▶ _WHAT TO DO_
The answer must consist solely of the lines from the line with "(2706.20 s to 2707.12 s)" to the final line of the data below, reproduced exactly, pictures omitted.
= Beginning of Section =
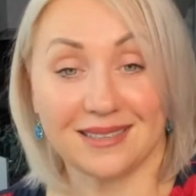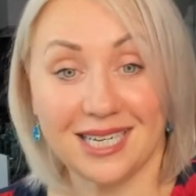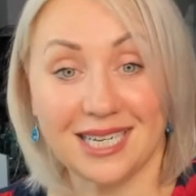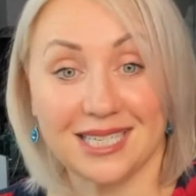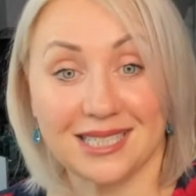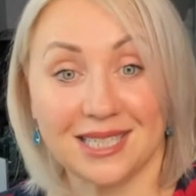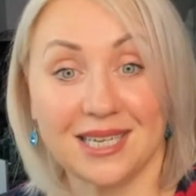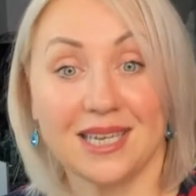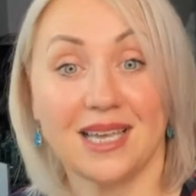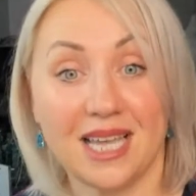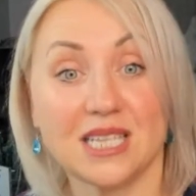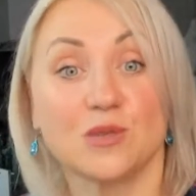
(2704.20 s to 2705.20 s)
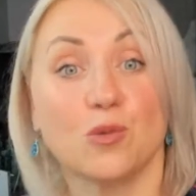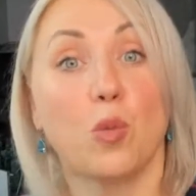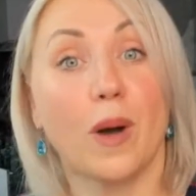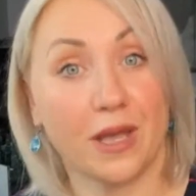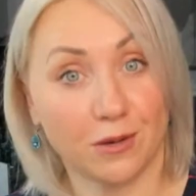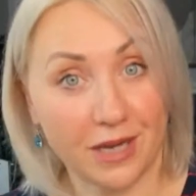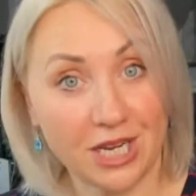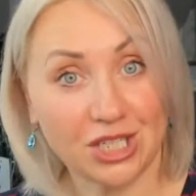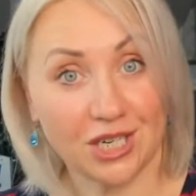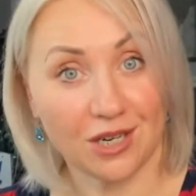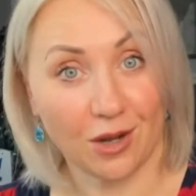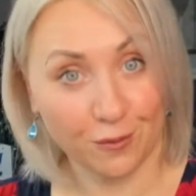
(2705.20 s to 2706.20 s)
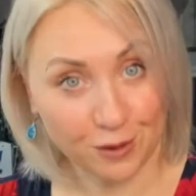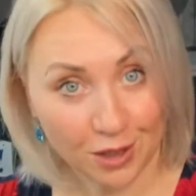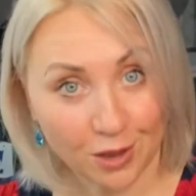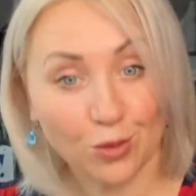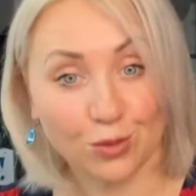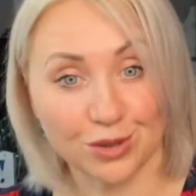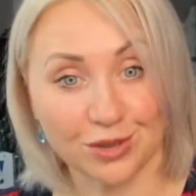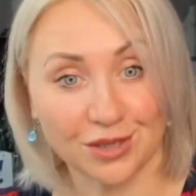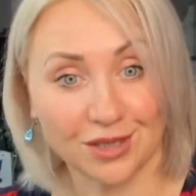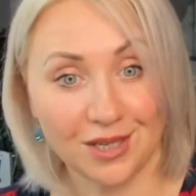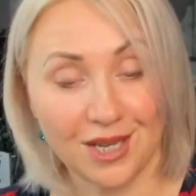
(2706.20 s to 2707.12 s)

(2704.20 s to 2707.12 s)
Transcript: this is violation of the rules.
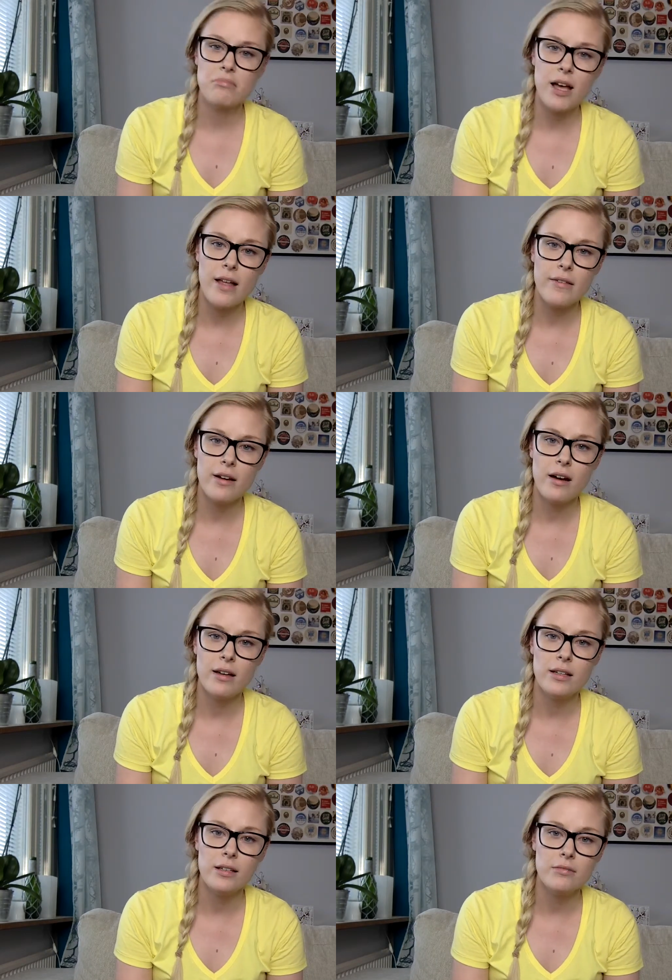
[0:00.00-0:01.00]
and
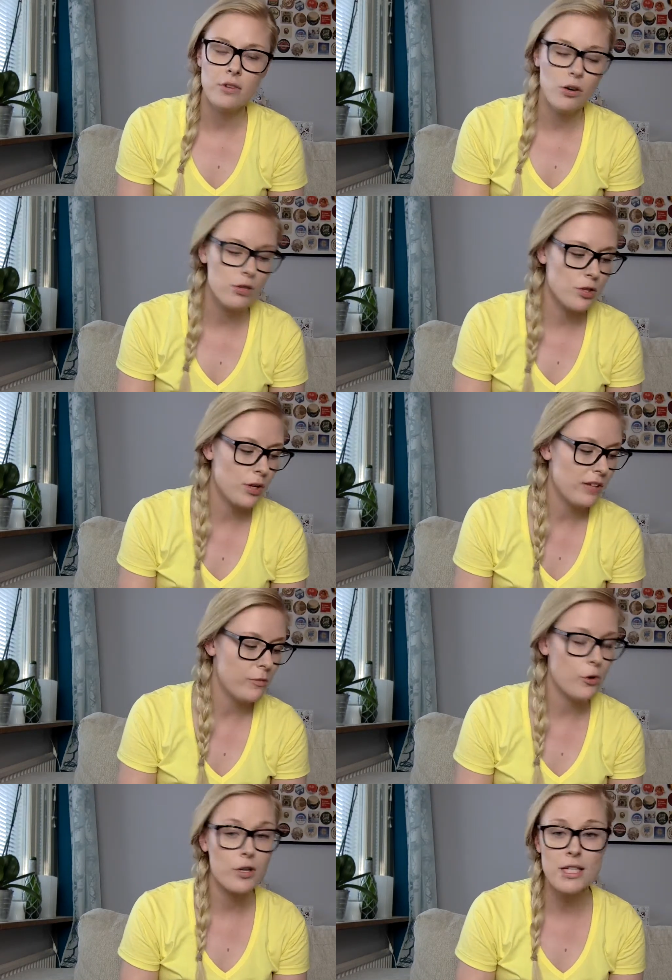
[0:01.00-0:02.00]
I also give
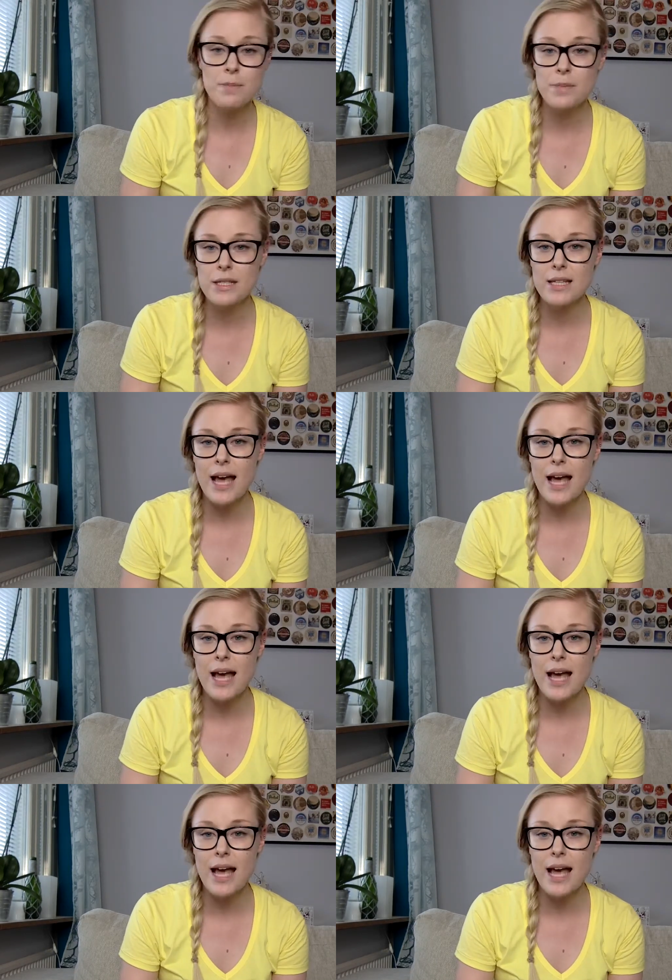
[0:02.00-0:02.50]
more tips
= End of Section =
▶ _FINISHED TASK_
(2706.20 s to 2707.12 s)

(2704.20 s to 2707.12 s)
Transcript: this is violation of the rules.
[0:00.00-0:01.00]
and
[0:01.00-0:02.00]
I also give
[0:02.00-0:02.50]
more tips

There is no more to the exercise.